This report documents my approach to the Kaggle Playground Series S6E1 competition, which involved predicting student exam scores based on study habits, demographics, and environmental factors. The final solution achieved a public leaderboard score of 8.678 RMSE, using a two-stage stacking approach: Ridge regression followed by XGBoost.
- Training samples: 630,000 (synthetic) + 20,000 (original)
- Test samples: 420,000
- Target variable:
exam_score(continuous, range 19.6–100) - Target distribution: Mean = 62.51, Median = 62.60, Std = 18.92
| Feature | Type | Description |
|---|---|---|
| study_hours | Numeric | Hours spent studying (0–8) |
| class_attendance | Numeric | Attendance percentage (40–100%) |
| sleep_hours | Numeric | Hours of sleep (4–10) |
| age | Numeric | Student age (17–24) |
| gender | Categorical | male/female/other |
| course | Categorical | ba/b.sc/b.com/b.tech/bca/bba/diploma |
| sleep_quality | Categorical | poor/average/good |
| study_method | Categorical | self-study/online videos/group study/mixed/coaching |
| facility_rating | Categorical | low/medium/high |
| exam_difficulty | Categorical | easy/moderate/hard |
| internet_access | Categorical | yes/no |
Correlation analysis revealed a clear hierarchy of predictive power:
| Feature | Correlation with Score |
|---|---|
| study_hours | 0.761 |
| class_attendance | 0.359 |
| sleep_hours | 0.166 |
| age | 0.010 |
| student_id | 0.003 |
Key finding: Study hours is the dominant predictor, explaining ~58% of variance alone.
Meaningful categorical effects:
| Feature | Category Spread (Mean Score) |
|---|---|
| Sleep Quality | poor: 57.0 → good: 67.9 (Δ10.9) |
| Study Method | self-study: 57.7 → coaching: 69.2 (Δ11.5) |
| Facility Rating | low: 58.0 → high: 66.7 (Δ8.7) |
Weak/no signal:
- Gender: ~0.5 point spread (noise)
- Internet Access: <0.01 point spread (noise)
- Course: ~1.3 point spread (minimal)
Study hours shows consistent linear improvement across bins:
STUDY_HOURS:
Bin 0→1: +9.38 points
Bin 1→2: +11.06 points
Bin 2→3: +9.55 points
Bin 3→4: +9.65 points
Class attendance and sleep hours show diminishing returns at higher values.
Testing various transformations against raw features:
study_hours:
original: 0.7609 ← Best
log: 0.7340
sqrt: 0.7448
square: 0.7346
class_attendance:
original: 0.3593 ← Best (sqrt nearly equal)
sqrt: 0.3596
sleep_hours:
original: 0.1664 ← Best
Conclusion: Raw features work well; transformations don't improve correlation significantly.
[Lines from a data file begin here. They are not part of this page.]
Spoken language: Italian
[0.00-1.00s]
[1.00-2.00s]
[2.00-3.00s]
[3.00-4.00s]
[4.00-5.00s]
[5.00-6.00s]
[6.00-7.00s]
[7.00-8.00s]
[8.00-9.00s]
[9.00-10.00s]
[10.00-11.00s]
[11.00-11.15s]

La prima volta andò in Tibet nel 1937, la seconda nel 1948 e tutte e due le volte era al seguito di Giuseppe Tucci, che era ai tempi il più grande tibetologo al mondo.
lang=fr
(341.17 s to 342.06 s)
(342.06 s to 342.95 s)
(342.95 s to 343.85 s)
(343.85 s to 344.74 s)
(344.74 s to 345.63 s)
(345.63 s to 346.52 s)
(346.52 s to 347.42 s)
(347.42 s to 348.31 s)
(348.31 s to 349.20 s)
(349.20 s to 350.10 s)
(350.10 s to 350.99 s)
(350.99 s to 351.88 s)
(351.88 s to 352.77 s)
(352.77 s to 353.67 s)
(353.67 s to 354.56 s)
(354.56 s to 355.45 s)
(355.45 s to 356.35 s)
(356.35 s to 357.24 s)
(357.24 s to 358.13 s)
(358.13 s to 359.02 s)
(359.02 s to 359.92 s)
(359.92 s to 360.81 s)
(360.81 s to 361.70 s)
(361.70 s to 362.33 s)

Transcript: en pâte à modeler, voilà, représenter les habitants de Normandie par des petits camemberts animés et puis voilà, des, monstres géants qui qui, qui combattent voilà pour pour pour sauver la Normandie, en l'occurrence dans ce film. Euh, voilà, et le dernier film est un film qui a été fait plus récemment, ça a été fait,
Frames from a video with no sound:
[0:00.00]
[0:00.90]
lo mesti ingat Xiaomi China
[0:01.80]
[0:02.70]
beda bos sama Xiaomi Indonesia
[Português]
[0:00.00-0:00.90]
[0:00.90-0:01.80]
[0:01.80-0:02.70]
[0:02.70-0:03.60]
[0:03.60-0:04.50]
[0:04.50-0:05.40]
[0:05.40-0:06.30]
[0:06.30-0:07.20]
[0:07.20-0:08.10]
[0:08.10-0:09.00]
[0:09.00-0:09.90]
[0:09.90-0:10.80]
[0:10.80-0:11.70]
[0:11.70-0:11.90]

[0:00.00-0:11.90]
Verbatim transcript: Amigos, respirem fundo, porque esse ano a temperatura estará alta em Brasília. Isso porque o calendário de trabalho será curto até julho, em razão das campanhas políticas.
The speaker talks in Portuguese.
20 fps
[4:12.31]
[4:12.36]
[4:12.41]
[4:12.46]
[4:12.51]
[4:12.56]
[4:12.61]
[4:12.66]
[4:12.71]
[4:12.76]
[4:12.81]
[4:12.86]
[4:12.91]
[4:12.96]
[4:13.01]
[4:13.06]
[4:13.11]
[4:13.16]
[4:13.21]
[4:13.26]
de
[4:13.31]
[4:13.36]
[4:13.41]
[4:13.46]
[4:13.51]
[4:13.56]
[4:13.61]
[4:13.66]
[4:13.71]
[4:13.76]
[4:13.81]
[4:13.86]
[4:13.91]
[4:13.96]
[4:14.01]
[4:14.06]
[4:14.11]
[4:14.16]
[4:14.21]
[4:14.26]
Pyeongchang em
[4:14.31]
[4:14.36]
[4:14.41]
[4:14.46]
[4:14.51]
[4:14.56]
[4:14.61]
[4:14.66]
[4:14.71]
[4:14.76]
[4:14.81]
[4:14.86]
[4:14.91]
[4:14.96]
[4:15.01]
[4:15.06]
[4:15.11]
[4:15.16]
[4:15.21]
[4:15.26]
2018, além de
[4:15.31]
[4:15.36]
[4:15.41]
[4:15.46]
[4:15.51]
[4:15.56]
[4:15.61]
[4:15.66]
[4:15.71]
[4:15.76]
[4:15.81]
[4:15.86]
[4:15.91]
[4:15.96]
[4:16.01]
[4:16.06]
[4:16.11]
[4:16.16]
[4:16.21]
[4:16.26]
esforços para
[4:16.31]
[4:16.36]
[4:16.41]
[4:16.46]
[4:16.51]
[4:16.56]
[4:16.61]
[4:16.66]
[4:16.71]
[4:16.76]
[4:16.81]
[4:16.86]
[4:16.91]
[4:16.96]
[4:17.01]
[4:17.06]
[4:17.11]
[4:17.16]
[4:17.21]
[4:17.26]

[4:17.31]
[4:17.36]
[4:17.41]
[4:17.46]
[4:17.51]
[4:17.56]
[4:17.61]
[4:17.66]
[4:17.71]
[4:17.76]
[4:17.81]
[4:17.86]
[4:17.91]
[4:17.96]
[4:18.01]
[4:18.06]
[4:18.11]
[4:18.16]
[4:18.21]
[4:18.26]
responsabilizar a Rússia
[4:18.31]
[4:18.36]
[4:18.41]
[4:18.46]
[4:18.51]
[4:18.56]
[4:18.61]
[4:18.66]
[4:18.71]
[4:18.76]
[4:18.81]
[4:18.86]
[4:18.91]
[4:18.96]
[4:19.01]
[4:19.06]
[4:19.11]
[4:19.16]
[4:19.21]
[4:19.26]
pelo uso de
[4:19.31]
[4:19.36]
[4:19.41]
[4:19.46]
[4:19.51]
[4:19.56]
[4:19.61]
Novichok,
However, squared and log versions were kept to help tree models find optimal splits.
Quick 3-fold CV on original data only (20k samples):
Model RMSE Std Time
XGBoost 9.975633 0.093654 0.216s
LightGBM 9.975796 0.076664 1.297s
MLP 10.127982 0.041935 5.740s
ExtraTrees 10.280816 0.027878 0.855s
Lasso 10.883173 0.071434 0.887s
Ridge 10.885391 0.073065 1.108s
ElasticNet 10.913511 0.057023 0.867s
Key findings:
- XGBoost and LightGBM are essentially tied for best performance
- Tree-based models significantly outperform linear models (~9% better RMSE)
- MLP is slower and worse than trees
- Linear models (Ridge/Lasso/ElasticNet) perform similarly
Despite Ridge being worse standalone, I adopted a stacking approach inspired by competitive solution Kaggle notebook: "s6e1-learned-lr-formula-xgb" by haha750.
- Ridge with target encoding captures global linear structure
- Ridge predictions as feature gives XGBoost a strong baseline to refine
- XGBoost handles non-linear interactions and categorical splits
Tested LightGBM + XGBoost ensemble, but pure XGBoost performed better:
Best blend: LGB=0.00, XGB=1.00, RMSE=8.7304
# Squared terms (help trees find quadratic relationships)
study_hours_squared, class_attendance_squared, sleep_hours_squared
# Log transforms (compress high values)
log_study_hours, log_class_attendance, log_sleep_hours
# Ordinal encodings (numeric versions of categoricals)
sleep_quality_num (0/1/2), facility_rating_num (0/1/2), exam_difficulty_num (0/1/2)
# Interactions (capture combined effects)
study_x_attendance, study_x_sleep, attendance_x_sleep
study_x_sleep_quality, attendance_x_facility, sleep_x_difficulty
# Ratios
study_over_sleep, attendance_over_sleep, efficiency
# Edge-case features (experimental)
context_score, risk_score, efficient_potential, struggle_riskBased on EDA showing no predictive value:
age(r = 0.01)gender(no score difference)internet_access(no score difference)
Stage 1: Ridge Regression
├── Input: All features (target-encoded categoricals)
├── Output: OOF predictions → new feature "ridge_pred"
└── Purpose: Capture linear baseline
Stage 2: XGBoost
├── Input: All features + ridge_pred (native categoricals)
├── Output: Final predictions
└── Purpose: Model non-linear interactions
- 10-fold CV for final training
- Original data added to every fold's training set (ensures model sees high-quality original data)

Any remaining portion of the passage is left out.